Awakened and intrigued, I force my eyes to focus. The furry mote resolves into a flurry legs delicately lifting warp from weft as if weaving. A tiny, translucent spider spinning a tiny, translucent web in the cells between the screen. Her legs tap and stutter like a teletype desperately ticking out a message that none will ever read. Like my wife's fingers clicking her needles as a blanket emerges from the center of a skein to warm a friend's the newest arrival.
She spins the thinnest, transparent silk like the finest fiber-optics flashing in the sun. Remains of old strands cling to the window like discarded fiberglass, giving it an illusion of age, crafting it a personality that is scratched or cracked or ready to shatter from the pressure of the light.
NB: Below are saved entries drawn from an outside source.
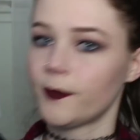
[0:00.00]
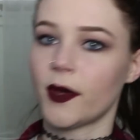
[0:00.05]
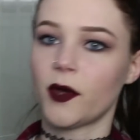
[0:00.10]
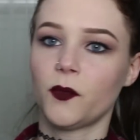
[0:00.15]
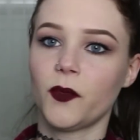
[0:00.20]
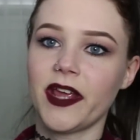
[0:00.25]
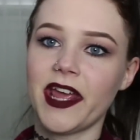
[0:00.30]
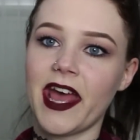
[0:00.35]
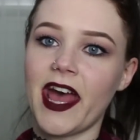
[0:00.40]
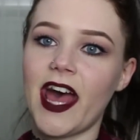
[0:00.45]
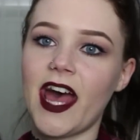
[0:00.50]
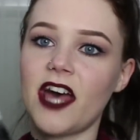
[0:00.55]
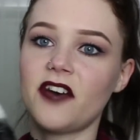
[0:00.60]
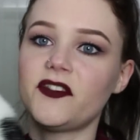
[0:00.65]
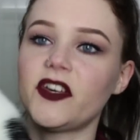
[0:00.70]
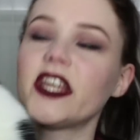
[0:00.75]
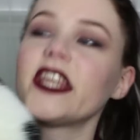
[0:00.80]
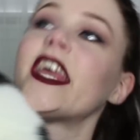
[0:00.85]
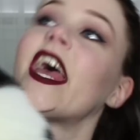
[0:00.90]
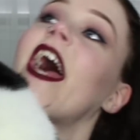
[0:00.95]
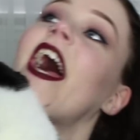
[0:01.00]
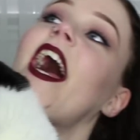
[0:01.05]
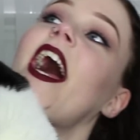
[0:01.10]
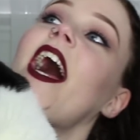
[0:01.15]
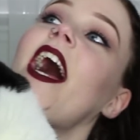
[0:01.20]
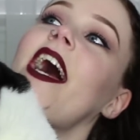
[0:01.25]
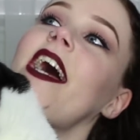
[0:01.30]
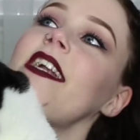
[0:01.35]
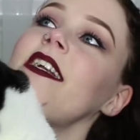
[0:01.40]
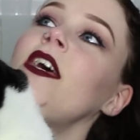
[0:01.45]
But we have a
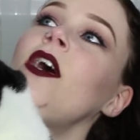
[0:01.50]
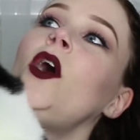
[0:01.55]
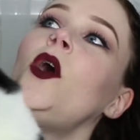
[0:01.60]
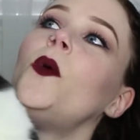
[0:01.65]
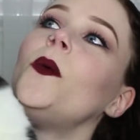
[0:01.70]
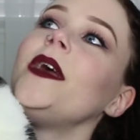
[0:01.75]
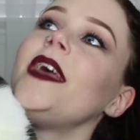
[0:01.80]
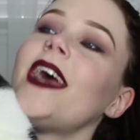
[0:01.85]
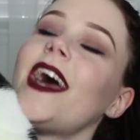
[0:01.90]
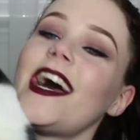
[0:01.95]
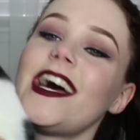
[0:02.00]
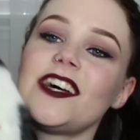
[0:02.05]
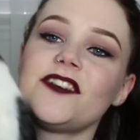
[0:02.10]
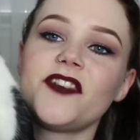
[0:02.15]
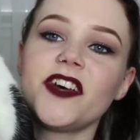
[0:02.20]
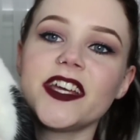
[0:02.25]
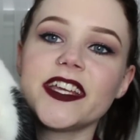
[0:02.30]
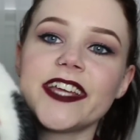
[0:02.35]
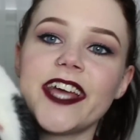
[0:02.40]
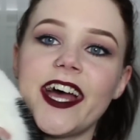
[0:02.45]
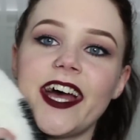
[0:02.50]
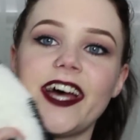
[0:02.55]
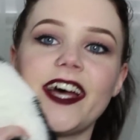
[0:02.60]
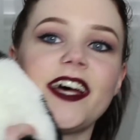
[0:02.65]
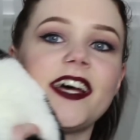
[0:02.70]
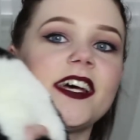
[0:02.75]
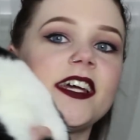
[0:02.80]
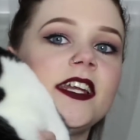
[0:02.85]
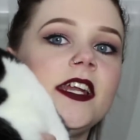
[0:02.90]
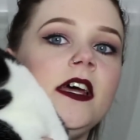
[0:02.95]
cat, we have a
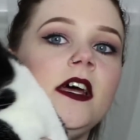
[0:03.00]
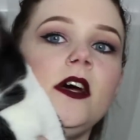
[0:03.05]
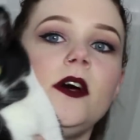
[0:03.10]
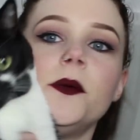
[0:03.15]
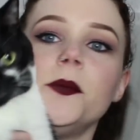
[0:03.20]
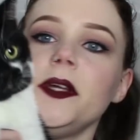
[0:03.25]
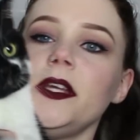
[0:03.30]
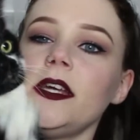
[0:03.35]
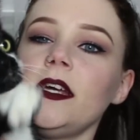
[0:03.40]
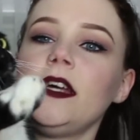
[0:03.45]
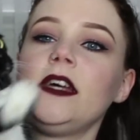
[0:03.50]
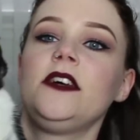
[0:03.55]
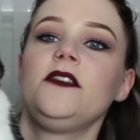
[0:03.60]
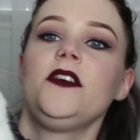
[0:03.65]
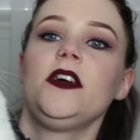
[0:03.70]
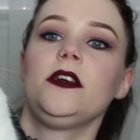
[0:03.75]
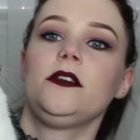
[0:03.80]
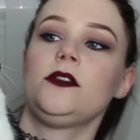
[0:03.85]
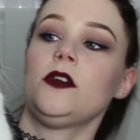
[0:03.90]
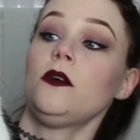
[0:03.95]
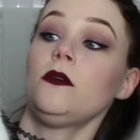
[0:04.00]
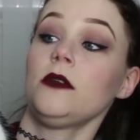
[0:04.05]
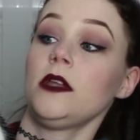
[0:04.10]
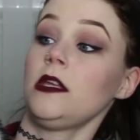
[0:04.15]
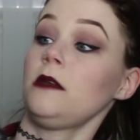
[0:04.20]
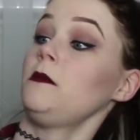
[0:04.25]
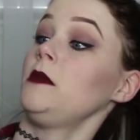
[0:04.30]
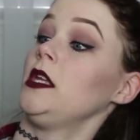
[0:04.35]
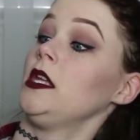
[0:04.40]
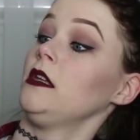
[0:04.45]
cat, we have a... Don't
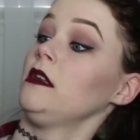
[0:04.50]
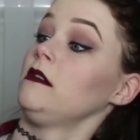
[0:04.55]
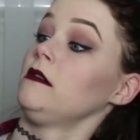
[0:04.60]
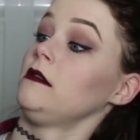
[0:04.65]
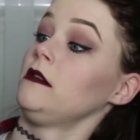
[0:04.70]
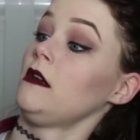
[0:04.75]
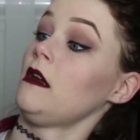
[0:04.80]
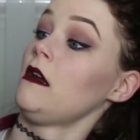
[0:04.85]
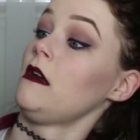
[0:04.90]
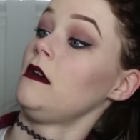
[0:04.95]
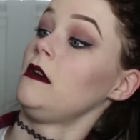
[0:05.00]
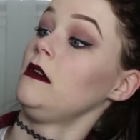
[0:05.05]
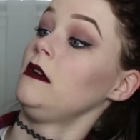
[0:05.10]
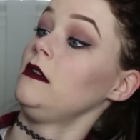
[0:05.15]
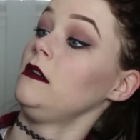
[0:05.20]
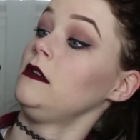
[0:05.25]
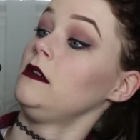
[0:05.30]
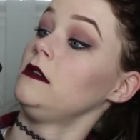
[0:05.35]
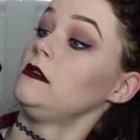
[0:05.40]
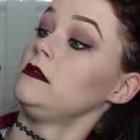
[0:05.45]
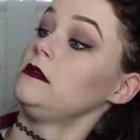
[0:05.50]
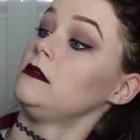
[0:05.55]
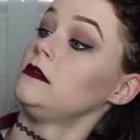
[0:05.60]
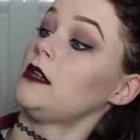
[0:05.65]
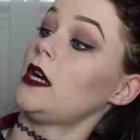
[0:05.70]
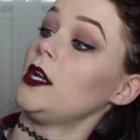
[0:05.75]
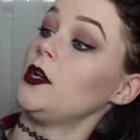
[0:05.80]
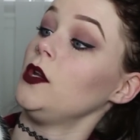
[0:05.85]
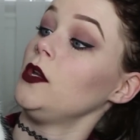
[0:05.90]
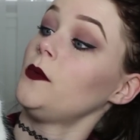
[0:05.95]
hit me.
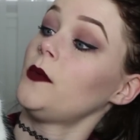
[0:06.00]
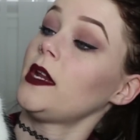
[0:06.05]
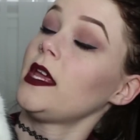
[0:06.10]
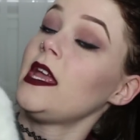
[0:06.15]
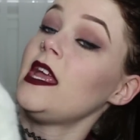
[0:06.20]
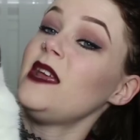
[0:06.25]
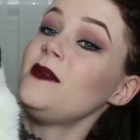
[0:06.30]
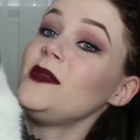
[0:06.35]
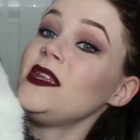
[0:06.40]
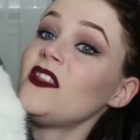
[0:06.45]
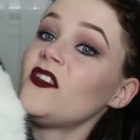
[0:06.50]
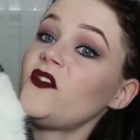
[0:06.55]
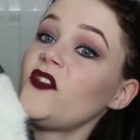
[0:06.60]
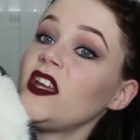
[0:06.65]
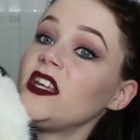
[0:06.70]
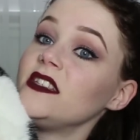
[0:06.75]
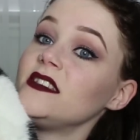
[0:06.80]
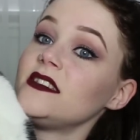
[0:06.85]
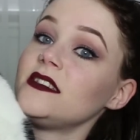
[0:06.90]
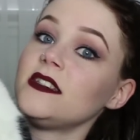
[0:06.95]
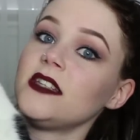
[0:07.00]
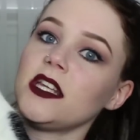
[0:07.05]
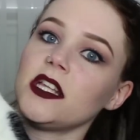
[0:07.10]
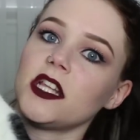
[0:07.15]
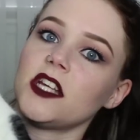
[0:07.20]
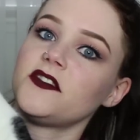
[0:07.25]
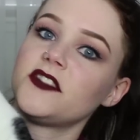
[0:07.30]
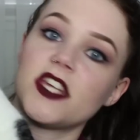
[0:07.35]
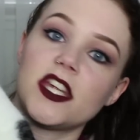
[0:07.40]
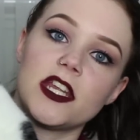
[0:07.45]
I know you want to hit me in the face. He
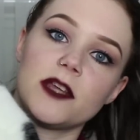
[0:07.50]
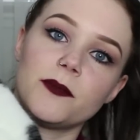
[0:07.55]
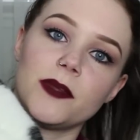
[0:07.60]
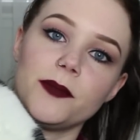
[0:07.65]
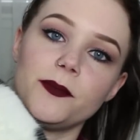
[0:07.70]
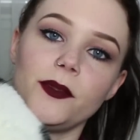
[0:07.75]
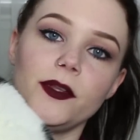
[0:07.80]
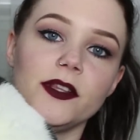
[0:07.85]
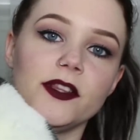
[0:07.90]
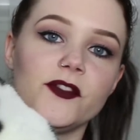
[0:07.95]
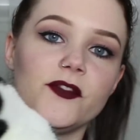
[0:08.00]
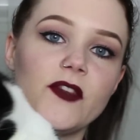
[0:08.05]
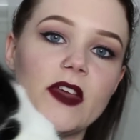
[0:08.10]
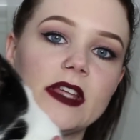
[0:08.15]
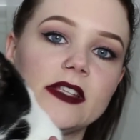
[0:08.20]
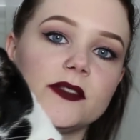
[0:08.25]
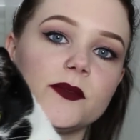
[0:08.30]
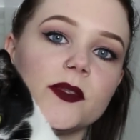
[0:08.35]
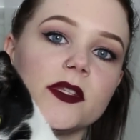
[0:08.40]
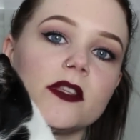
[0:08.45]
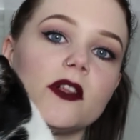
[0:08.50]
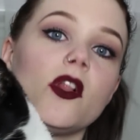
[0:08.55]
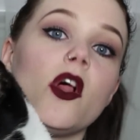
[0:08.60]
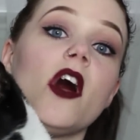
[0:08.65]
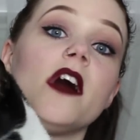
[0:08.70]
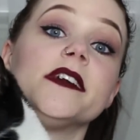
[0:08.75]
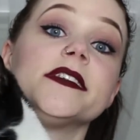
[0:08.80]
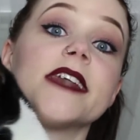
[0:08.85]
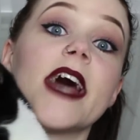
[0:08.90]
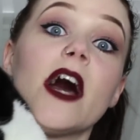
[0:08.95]
loves hitting people in the face with
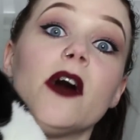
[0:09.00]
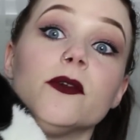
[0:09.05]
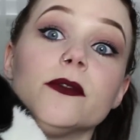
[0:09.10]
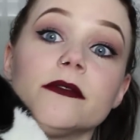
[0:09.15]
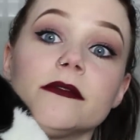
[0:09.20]
claws out.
Like a life that has been fractured and painstakingly pieced back together, nearly seamless, without ever falling from its frame. The way I feel some mornings.
Now she waits as I do, her at the center of her web for breakfast to become ensnared, me for the day's central appointment that will tangle me in web of emotions from which I have only recently broken free. Predator and prey, we contemplate each other like black and white circling each other's tail as the sun rises through the trees.
As I finish, the sun glints off my wedding ring, dispelling the flash of melancholy I know will return later in the day as I prepare to face a future woven eight months before.